● WHAT YOU SHOULD DO: When the line containing "(66.00 s to 66.90 s)" appears in the data below, begin copying there and stop only after the line containing "[00:00:05.40 to 00:00:06.00]".

RECORDS FOR THE EXERCISE START

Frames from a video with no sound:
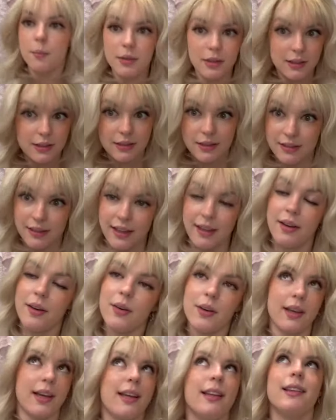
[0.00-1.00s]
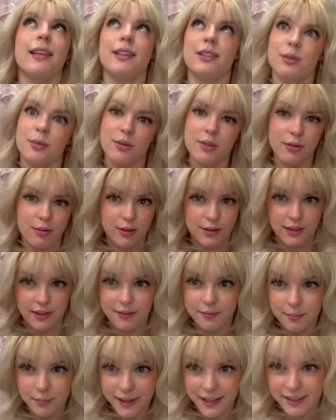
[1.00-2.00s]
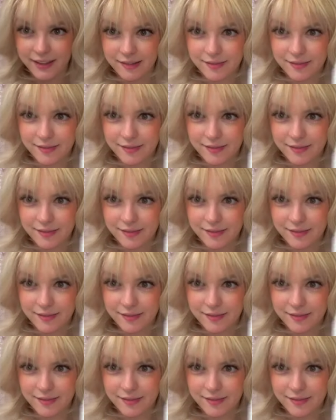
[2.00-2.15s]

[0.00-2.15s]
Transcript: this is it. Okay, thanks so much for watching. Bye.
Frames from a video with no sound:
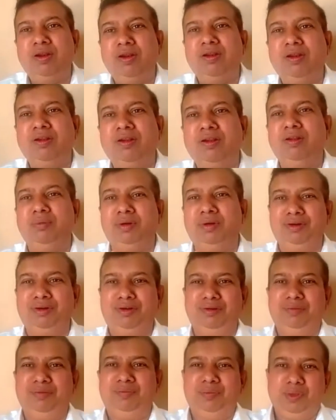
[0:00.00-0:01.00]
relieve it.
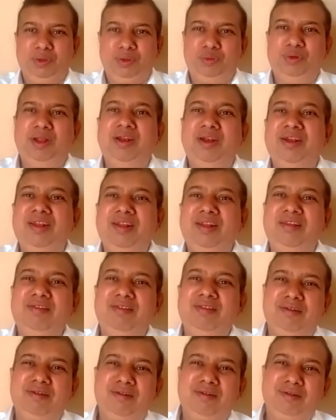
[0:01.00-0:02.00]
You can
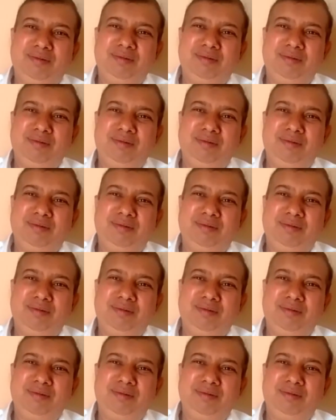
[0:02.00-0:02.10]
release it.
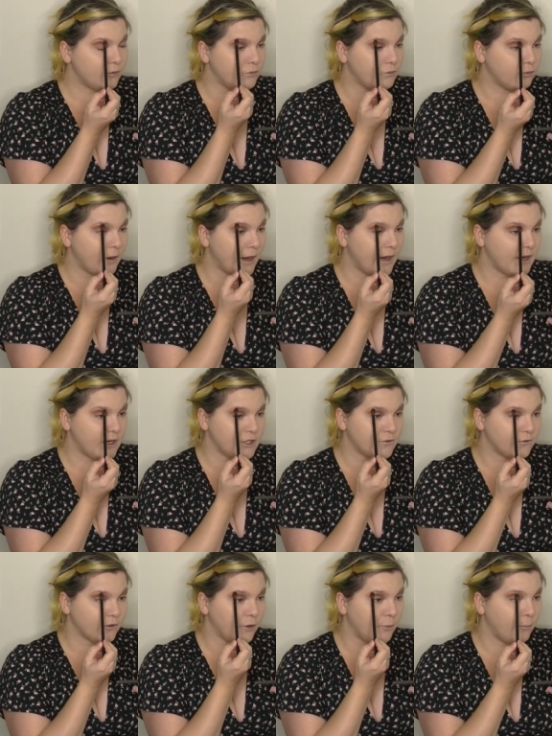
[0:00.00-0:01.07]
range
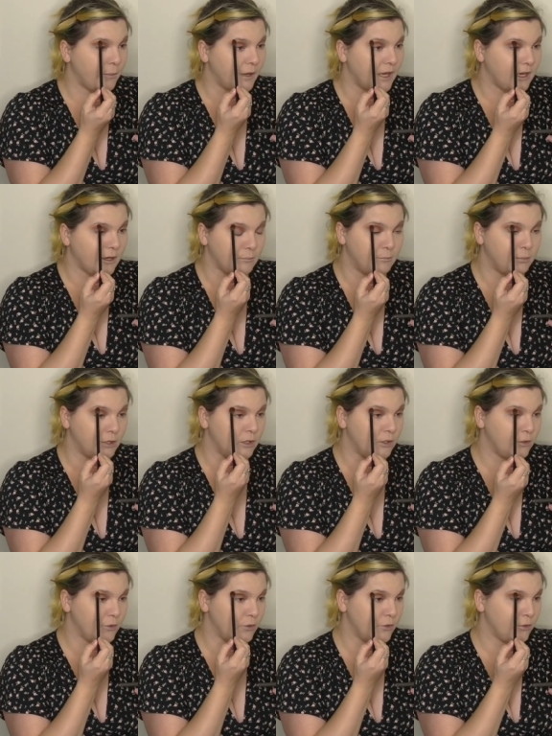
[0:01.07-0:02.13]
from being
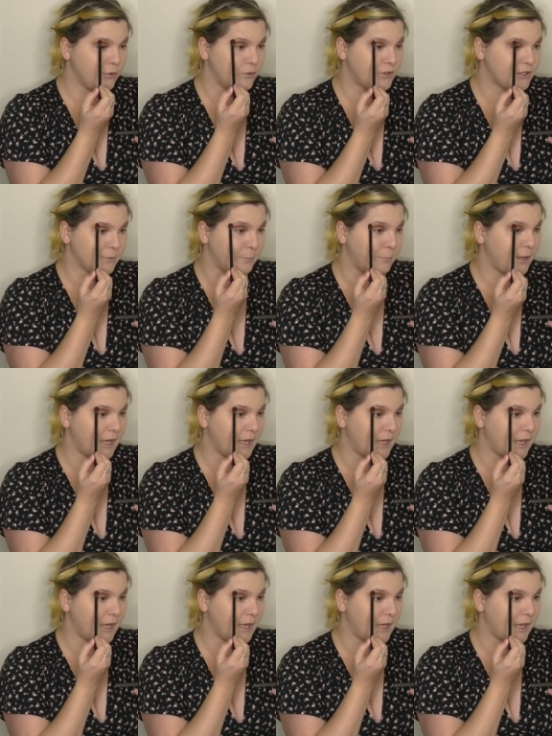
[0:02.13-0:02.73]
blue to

RECORDS FOR THE EXERCISE END
RECORDS FOR THE EXERCISE START

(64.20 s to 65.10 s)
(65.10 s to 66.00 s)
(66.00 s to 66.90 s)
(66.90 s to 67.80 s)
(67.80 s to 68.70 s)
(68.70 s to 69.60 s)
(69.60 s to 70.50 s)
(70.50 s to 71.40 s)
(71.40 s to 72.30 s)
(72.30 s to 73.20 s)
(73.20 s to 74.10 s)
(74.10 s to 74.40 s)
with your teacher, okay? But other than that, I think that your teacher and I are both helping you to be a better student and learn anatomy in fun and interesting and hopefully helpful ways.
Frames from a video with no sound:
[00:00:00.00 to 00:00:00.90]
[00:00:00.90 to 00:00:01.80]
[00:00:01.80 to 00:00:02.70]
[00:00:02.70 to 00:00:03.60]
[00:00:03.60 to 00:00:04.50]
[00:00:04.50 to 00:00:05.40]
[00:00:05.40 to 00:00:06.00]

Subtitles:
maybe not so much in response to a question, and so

RECORDS FOR THE EXERCISE END

● EXERCISE RESULT:
(66.00 s to 66.90 s)
(66.90 s to 67.80 s)
(67.80 s to 68.70 s)
(68.70 s to 69.60 s)
(69.60 s to 70.50 s)
(70.50 s to 71.40 s)
(71.40 s to 72.30 s)
(72.30 s to 73.20 s)
(73.20 s to 74.10 s)
(74.10 s to 74.40 s)
with your teacher, okay? But other than that, I think that your teacher and I are both helping you to be a better student and learn anatomy in fun and interesting and hopefully helpful ways.
Frames from a video with no sound:
[00:00:00.00 to 00:00:00.90]
[00:00:00.90 to 00:00:01.80]
[00:00:01.80 to 00:00:02.70]
[00:00:02.70 to 00:00:03.60]
[00:00:03.60 to 00:00:04.50]
[00:00:04.50 to 00:00:05.40]
[00:00:05.40 to 00:00:06.00]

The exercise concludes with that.